Монах
Я знавал
одного монаха, отшельника, святого. Он жил одною сладостью молитвы – и, упиваясь
ею, так долго простаивал на холодном полу церкви, что ноги его, ниже колен,
отекли и уподобились столбам. Он их не чувствовал, стоял – и молился.
Я его
понимал – я, быть может, завидовал ему, – но пускай же и он поймет меня и
не осуждает меня – меня, которому недоступны его радости.
Он
добился того, что уничтожил себя, свое ненавистное я; но ведь и я – не
молюсь не из самолюбия.
Мое я
мне, может быть, еще тягостнее и противнее, чем его – ему.
Он
нашел, в чем забыть себя… да ведь и я нахожу, хоть и не так постоянно.
Он не
лжет… да ведь и я не лгу.
Ноябрь,
1879
Мы еще повоюем!
Какая
ничтожная малость может иногда перестроить всего человека!
Полный
раздумья, шел я однажды по большой дороге.
Тяжкие
предчувствия стесняли мою грудь; унылость овладевала мною.
Я поднял
голову… Передо мною, между двух рядов высоких тополей, стрелою уходила вдаль
дорога.
И через
нее, через эту самую дорогу, в десяти шагах от меня, вся раззолоченная ярким летним
солнцем, прыгала гуськом целая семейка воробьев, прыгала бойко, забавно,
самонадеянно!
Особенно
один из них так и надсаживал бочком, бочком, выпуча зоб и дерзко чирикая,
словно и чёрт ему не брат!
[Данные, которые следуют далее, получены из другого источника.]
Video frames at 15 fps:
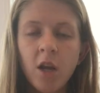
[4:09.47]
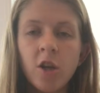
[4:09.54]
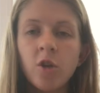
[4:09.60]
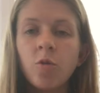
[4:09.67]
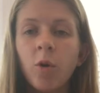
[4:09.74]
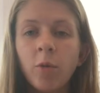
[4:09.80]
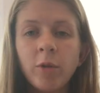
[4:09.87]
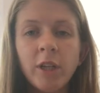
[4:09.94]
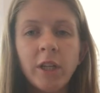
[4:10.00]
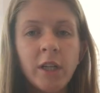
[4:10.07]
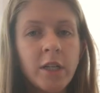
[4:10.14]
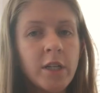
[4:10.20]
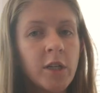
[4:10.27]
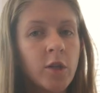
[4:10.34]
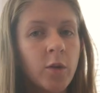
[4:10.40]
You won't really
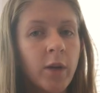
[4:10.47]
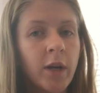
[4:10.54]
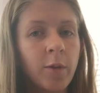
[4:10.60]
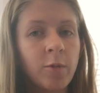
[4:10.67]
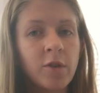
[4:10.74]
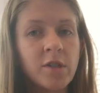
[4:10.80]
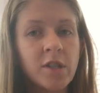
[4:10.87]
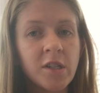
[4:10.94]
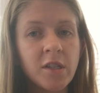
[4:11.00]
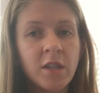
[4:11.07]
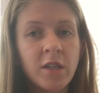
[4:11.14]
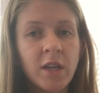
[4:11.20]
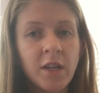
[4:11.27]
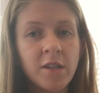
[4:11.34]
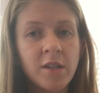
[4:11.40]
need to do any
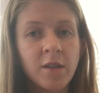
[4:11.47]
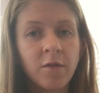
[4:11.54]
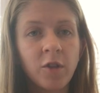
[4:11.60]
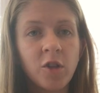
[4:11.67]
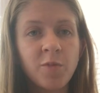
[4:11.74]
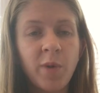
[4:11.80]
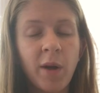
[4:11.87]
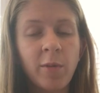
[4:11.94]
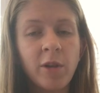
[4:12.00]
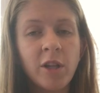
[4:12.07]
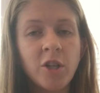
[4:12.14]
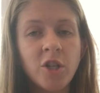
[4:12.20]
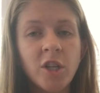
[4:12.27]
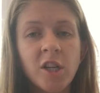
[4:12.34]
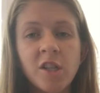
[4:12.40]
resisted testing for this
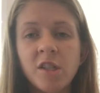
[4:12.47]
population.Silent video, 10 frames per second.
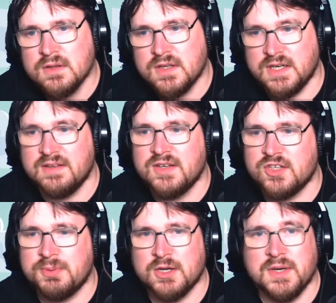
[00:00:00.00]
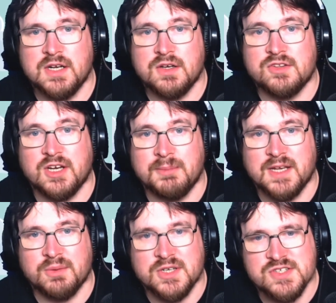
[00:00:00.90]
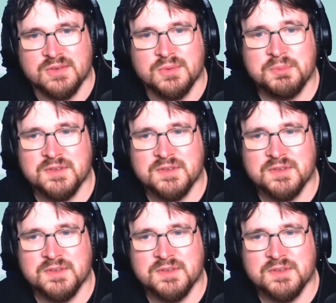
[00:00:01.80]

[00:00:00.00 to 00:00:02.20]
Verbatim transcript: Huh, I spent quite a lot of time on that question. Whoops.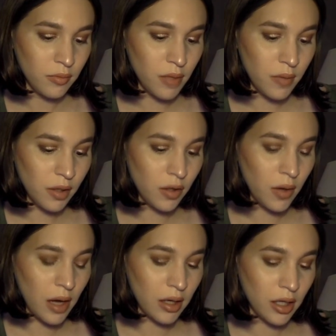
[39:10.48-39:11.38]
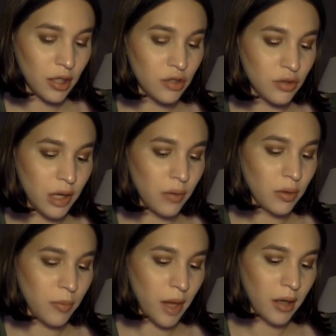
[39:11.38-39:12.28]
Maybe I'll go out and get a drink
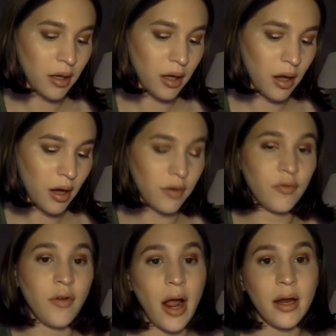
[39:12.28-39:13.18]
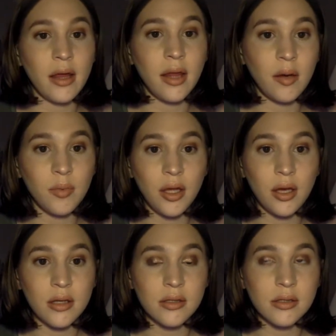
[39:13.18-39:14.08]
with Becca on Friday then,
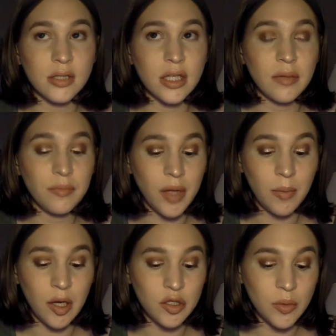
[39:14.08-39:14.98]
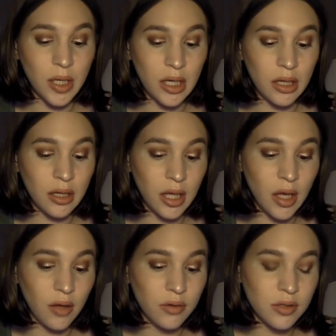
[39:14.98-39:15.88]
because I'm not doing anything
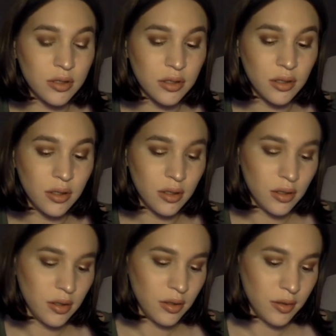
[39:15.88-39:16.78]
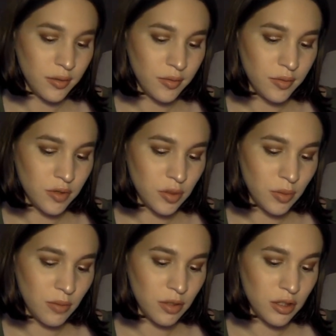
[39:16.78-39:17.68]
else. So
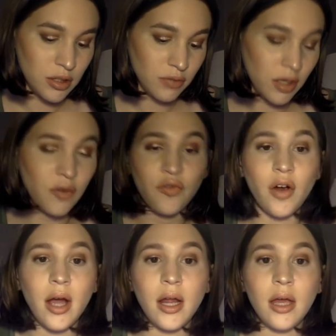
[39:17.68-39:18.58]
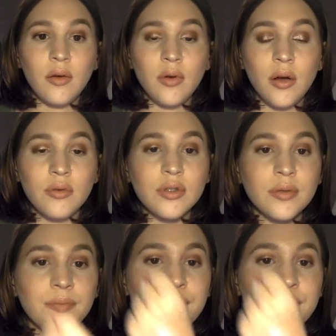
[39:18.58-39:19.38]
maybe she's free on Friday. Who knows?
Завоеватель – и полно!
А между
тем высоко на небе кружил ястреб, которому, быть может, суждено сожрать именно
этого самого завоевателя.
Я
поглядел, рассмеялся, встряхнулся – и грустные думы тотчас отлетели прочь:
отвагу, удаль, охоту к жизни почувствовал я.
И пускай
надо мной кружит мой ястреб…
– Мы
еще повоюем, чёрт возьми!
Ноябрь,
1879
Молитва
О чем бы
ни молился человек – он молится о чуде. Всякая молитва сводится на следующую:
«Великий боже, сделай, чтобы дважды два не было четыре!»
Только
такая молитва и есть настоящая молитва – от лица к лицу. Молиться всемирному
духу, высшему существу, кантонскому, гегелевскому, очищенному, безобразному
богу – невозможно и немыслимо.
Но может
ли даже личный, живой, образный бог сделать, чтобы дважды два не было четыре?
Всякий
верующий обязан ответить: может – и обязан убедить самого себя в этом.
Но если
разум его восстанет против такой бессмыслицы?
Тут
Шекспир придет ему на помощь: «Есть многое на свете, друг Горацио…» и т. д.
А если
ему станут возражать во имя истины, – ему стоит повторить знаменитый
вопрос: «Что есть истина?»
И
потому: станем пить и веселиться – и молиться.